Carbon Monoxide (CO)
Hyperbaric Oxygen Therapy
"Treating the 14 conditions covered by OHIP"
What is Carbon Monoxide Poisoning?
Carbon monoxide poisoning is caused by exposure to a colourless, odourless gas known as carbon monoxide (CO). CO is found in combustion fumes. CO poisoning is usually caused by car or truck exhaust, wood stoves, and other fuel burning appliances, smoke from a fire or blocked fireplaces, nonelectric heaters, malfunctioning gas appliances, and faulty heating exhaust systems in the home or garage.
Known as a silent killer, CO displaces the oxygen in the bloodstream when the CO is mixed in the normal air you breathe. If a heater's combustion system malfunctions and CO seeps out of it, for example, the gas can kill people while they are asleep. CO poisoning typically occurs at home, in a garage or car, or in another enclosed space like a camper, trailer, or tent.
Who is at Risk?
Everyone is at risk for CO poisoning from combustion fumes, especially during the winter when windows are closed. Some people are more susceptible than others. These include babies, pregnant women, and people with heart problems, breathing problems, or anemia.
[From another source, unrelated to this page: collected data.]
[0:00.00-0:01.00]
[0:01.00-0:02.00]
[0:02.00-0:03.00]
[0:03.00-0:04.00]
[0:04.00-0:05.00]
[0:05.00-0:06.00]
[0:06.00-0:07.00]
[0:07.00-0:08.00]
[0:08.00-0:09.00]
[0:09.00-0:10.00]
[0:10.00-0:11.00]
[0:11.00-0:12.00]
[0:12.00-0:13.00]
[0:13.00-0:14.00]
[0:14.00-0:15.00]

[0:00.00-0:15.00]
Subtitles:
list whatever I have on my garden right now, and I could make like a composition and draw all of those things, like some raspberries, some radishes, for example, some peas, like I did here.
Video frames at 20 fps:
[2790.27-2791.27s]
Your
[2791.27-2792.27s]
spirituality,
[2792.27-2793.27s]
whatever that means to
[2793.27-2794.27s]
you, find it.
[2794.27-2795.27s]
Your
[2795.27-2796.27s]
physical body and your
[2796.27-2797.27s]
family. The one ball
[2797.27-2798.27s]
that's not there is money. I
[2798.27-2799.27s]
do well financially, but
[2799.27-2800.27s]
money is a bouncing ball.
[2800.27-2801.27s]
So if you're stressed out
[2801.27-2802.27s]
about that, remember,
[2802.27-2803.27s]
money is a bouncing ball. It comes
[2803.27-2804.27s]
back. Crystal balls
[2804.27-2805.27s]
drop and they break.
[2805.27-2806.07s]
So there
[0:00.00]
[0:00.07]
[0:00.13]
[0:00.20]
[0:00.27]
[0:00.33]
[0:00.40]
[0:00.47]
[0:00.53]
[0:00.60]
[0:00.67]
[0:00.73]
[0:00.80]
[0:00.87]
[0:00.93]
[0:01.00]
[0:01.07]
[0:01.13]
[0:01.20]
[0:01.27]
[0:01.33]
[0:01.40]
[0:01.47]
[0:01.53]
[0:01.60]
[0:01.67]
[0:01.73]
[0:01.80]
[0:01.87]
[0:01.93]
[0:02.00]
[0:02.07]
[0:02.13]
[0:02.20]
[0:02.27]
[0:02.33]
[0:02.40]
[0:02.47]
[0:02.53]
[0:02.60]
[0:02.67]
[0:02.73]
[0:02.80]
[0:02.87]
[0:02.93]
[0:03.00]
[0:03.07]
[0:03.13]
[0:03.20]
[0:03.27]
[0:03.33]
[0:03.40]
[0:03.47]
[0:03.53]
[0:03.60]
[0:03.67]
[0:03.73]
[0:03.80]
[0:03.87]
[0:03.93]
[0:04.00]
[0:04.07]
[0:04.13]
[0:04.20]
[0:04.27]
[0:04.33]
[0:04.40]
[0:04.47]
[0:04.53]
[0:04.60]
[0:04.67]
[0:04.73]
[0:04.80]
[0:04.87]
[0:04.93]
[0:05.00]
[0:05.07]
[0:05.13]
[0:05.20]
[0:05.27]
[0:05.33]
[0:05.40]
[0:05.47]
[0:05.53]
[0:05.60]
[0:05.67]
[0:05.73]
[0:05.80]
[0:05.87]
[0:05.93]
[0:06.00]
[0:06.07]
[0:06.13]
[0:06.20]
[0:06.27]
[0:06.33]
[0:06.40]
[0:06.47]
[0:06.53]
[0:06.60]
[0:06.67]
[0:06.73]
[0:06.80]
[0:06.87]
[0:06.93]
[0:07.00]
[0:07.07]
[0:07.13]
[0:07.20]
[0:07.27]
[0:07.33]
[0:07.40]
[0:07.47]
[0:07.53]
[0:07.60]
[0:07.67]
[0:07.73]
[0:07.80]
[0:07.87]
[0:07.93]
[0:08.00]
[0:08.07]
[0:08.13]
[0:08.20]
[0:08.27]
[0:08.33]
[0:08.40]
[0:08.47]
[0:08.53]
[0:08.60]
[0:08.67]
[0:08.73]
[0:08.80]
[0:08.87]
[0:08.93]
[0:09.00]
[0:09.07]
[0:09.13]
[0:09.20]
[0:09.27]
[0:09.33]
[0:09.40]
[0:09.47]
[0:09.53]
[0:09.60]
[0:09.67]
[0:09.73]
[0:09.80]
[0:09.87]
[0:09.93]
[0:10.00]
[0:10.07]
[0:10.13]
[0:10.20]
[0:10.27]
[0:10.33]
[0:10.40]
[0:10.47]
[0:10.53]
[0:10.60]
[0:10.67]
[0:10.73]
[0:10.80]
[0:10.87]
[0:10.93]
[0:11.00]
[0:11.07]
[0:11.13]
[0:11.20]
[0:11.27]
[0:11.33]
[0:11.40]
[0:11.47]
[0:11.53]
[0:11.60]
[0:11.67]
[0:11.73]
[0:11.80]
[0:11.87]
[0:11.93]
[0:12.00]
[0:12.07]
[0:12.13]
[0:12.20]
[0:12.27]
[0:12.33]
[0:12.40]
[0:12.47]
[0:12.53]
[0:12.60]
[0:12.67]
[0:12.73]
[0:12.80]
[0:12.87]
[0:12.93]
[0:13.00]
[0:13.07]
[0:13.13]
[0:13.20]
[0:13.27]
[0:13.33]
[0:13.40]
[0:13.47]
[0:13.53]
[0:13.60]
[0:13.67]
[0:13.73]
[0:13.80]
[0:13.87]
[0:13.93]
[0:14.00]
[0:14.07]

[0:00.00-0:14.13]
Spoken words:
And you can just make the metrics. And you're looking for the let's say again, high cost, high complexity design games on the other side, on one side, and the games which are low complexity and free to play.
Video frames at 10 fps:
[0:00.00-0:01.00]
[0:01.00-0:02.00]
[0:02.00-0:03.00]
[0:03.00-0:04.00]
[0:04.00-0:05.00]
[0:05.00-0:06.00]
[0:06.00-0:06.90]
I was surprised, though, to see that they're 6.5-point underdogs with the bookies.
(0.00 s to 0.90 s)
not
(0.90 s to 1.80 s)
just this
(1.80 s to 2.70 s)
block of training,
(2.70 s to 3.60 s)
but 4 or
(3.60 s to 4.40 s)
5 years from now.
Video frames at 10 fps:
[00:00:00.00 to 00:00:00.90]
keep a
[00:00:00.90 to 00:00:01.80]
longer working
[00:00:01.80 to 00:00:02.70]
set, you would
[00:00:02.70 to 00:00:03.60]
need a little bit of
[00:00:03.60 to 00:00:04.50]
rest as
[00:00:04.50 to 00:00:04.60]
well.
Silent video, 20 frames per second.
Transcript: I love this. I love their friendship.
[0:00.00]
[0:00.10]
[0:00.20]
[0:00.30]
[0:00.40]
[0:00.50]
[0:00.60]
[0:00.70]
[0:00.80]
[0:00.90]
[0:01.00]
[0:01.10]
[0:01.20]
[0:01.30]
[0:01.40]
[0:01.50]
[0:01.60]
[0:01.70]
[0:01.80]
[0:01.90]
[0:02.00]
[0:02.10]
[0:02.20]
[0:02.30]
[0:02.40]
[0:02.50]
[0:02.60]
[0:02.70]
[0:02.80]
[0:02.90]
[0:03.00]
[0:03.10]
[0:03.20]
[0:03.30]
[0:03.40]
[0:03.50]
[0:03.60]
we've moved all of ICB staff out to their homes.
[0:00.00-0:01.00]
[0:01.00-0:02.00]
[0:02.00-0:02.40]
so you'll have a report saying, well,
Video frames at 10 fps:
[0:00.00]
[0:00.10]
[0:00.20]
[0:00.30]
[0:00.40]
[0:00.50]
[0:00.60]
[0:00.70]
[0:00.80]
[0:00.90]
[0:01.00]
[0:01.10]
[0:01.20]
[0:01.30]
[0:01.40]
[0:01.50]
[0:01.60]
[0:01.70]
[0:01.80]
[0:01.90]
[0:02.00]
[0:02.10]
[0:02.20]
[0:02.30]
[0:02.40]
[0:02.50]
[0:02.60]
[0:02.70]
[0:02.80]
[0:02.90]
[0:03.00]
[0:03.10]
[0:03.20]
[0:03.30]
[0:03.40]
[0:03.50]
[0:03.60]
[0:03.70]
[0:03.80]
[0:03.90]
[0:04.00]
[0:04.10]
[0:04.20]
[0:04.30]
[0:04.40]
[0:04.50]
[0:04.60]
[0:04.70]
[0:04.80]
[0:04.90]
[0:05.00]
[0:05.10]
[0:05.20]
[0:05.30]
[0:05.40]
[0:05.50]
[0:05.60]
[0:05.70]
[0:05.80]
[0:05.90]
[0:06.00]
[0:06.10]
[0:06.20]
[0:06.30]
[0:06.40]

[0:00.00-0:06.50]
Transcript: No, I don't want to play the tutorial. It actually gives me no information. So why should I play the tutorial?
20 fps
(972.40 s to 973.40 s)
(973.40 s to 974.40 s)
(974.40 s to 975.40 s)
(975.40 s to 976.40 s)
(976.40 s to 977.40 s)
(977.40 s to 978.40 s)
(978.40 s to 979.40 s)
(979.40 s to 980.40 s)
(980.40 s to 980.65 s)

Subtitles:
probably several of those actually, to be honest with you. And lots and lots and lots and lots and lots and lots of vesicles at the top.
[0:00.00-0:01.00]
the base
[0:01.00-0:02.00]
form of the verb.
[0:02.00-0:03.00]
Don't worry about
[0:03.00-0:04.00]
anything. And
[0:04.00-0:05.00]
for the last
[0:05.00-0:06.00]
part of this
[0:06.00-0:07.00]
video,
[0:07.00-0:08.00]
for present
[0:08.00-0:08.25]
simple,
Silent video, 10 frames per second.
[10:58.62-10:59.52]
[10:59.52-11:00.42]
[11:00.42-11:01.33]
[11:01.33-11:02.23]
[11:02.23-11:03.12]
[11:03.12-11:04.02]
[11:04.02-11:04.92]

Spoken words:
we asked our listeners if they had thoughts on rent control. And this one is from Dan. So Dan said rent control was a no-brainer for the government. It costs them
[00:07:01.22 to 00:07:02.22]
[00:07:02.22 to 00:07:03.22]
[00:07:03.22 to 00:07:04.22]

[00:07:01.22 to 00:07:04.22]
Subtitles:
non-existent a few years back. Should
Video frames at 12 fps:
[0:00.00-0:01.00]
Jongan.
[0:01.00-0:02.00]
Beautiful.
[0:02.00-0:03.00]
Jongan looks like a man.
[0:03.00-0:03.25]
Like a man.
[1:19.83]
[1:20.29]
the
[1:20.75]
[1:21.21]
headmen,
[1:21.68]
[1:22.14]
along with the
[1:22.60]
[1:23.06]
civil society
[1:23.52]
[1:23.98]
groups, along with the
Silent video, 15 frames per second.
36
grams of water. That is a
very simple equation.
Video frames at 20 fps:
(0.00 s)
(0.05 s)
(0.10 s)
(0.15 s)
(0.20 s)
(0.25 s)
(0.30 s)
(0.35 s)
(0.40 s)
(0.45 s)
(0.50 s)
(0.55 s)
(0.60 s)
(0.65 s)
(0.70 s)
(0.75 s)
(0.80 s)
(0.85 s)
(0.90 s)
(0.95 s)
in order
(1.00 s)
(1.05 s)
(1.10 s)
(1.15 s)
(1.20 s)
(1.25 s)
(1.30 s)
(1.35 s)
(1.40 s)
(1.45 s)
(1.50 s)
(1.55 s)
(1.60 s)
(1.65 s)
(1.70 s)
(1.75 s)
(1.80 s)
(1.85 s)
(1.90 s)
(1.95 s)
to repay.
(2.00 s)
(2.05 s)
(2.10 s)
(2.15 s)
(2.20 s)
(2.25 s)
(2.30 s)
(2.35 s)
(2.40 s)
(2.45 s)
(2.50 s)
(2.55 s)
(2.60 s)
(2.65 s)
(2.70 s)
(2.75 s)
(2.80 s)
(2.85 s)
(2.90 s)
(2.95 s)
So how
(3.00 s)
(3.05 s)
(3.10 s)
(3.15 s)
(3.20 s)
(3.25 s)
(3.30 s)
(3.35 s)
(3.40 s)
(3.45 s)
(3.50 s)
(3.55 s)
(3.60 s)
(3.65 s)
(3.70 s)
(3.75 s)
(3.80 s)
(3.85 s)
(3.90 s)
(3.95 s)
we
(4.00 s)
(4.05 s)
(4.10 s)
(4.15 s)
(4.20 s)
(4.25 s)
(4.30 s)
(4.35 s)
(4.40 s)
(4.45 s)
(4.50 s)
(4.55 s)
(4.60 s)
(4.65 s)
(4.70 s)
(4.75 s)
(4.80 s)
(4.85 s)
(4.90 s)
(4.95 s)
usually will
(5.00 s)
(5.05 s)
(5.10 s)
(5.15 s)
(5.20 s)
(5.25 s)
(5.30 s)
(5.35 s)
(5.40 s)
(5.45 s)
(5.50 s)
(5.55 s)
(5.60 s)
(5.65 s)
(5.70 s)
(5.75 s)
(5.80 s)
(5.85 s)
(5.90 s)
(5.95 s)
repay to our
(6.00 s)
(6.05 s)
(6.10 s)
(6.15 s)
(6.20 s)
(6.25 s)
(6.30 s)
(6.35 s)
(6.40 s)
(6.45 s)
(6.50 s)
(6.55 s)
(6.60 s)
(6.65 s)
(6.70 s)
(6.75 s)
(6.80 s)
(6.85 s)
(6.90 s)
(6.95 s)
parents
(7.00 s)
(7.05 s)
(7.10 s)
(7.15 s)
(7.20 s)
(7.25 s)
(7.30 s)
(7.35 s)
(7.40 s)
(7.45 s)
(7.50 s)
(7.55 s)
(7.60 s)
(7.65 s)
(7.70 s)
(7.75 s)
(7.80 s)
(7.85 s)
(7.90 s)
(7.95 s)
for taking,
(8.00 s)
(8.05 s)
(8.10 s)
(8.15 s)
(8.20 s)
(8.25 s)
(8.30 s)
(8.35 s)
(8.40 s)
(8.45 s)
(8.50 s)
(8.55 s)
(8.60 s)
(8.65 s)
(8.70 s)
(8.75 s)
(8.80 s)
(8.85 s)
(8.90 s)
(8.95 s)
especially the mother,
CO binds to hemoglobin with 200 times the affinity of oxygen. CO also shifts the oxygen dissociation curve to the left (the Haldane effect), which decreases oxygen release to tissues. CO can also bind cytochrome oxidase aa3/C and myoglobin. Reperfusion injury can occur when free radicals and lipid peroxidation are produced.
Treatment with HBOT
The treatment of CO poisoning with hyperbaric oxygen therapy (HBOT) is based upon the theory that oxygen competitively displaces CO from hemoglobin. While breathing room air, this process takes about 300 minutes. While on a 100% oxygen nonrebreather mask, this time is reduced to about 90 minutes. With HBOT, the time is shortened to 32 minutes. HBOT (but not normobaric oxygen) restores cytochrome oxidase aa3/C and helps to prevent lipid peroxidation. HBOT is also used to help prevent the delayed neurologic sequelae (DNS). Treatment instituted sooner is more effective.
Patients with CO poisoning can present with myriad symptoms that they may not initially attribute to CO poisoning, as CO is considered the “great imitator” of other illnesses. Presentation can include flulike symptoms such as headache, visual changes, dizziness, and nausea. More serious manifestations include loss of consciousness, seizures, chest pain, ECG changes, tachycardia, and mild to severe acidosis.
Candidates for HBOT are those who present with morbidity and mortality risks that include pregnancy and cardiovascular dysfunction and those who manifest signs of serious intoxication, such as unconsciousness (no matter how long a period), neurologic signs, or severe acidosis. CO-hemoglobin (Hgb) level usually does not correlate well with symptoms or outcome; many patients with CO-Hgb levels of 25-30% are treated.
Pregnant females often have a CO level that is 10-15% lower than the fetus. Fetal Hgb not only has a higher affinity for CO but also has a left-shifted oxygen dissociation curve compared with adult hemoglobin. Exposure to CO causes an even farther leftward shift, in both adult and fetal hemoglobin, and decreased oxygen release from maternal blood to fetal blood and from fetal blood to fetal tissues. Pregnant patients with CO-Hgb levels greater than 10% should be treated with HBOT.
How do I Qualify for OHIP Coverage?
In order to qualify for OHIP covered hyperbaric oxygen therapy for carbon monoxide poisoning, ones' CO-hemoglobin (Hbg) level will typically present 25 - 30% above normal range. It should be noted that individuals showing severe signs of CO intoxication will be considered, even in the absence of a CO-Hbg level. A referral from a physician or specialist is preferred, however it is not absolutely necessary. Our medical director will look over all supporting documentation, and make the ultimate decision for qualification.